*WHAT IS BEING ASKED*. For the string "second", report how many lines in the records below contain it, and nothing more.

Top of RECORDS FOR THE TASK

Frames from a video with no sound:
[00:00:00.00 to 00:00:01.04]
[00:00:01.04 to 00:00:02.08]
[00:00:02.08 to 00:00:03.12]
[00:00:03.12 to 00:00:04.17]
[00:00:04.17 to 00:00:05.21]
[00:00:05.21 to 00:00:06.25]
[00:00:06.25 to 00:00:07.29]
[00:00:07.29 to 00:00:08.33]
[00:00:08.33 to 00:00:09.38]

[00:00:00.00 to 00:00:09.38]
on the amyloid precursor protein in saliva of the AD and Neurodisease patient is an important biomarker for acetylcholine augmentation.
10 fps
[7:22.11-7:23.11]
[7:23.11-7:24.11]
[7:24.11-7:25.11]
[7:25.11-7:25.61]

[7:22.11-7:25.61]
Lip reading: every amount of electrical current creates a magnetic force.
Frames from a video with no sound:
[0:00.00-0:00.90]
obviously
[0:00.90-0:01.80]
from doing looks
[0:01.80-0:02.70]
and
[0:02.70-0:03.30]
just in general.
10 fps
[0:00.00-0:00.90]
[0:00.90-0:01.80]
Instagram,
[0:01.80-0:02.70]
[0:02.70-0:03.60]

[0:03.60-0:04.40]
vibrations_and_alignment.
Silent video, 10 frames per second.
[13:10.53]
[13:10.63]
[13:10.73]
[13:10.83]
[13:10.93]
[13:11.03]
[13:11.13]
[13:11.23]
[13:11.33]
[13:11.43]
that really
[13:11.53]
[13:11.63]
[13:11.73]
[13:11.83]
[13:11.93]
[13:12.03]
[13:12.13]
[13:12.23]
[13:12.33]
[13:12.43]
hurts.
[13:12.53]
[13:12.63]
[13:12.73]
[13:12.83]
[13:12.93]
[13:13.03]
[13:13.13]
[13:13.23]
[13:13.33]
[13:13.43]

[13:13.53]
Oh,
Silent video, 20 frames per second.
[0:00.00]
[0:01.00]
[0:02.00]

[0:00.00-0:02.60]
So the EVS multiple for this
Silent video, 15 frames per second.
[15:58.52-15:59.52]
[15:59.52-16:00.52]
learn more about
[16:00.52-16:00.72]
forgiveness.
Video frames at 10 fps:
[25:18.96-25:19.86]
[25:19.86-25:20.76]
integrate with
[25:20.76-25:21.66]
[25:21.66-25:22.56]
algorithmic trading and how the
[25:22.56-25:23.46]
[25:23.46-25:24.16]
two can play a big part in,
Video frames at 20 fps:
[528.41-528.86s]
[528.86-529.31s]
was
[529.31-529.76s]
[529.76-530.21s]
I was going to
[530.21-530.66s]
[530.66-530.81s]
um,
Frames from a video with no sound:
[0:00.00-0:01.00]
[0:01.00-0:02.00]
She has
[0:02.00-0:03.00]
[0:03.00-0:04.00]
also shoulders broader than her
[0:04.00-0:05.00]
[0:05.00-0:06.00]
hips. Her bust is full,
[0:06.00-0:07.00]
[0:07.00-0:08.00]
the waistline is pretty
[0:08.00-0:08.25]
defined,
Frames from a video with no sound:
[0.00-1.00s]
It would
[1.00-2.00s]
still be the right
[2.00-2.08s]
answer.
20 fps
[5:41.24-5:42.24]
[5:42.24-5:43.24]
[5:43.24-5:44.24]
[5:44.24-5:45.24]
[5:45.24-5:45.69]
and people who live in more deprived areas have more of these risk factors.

Bottom of RECORDS FOR THE TASK

*OUTPUT OF THE EXERCISE*. 3